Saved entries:
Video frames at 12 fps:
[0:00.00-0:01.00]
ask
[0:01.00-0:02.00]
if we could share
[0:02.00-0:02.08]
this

> **Work instructions**
The response should be a verbatim transcription of the data.

> **Finished exercise**
Video frames at 12 fps:
[0:00.00-0:01.00]
ask
[0:01.00-0:02.00]
if we could share
[0:02.00-0:02.08]
this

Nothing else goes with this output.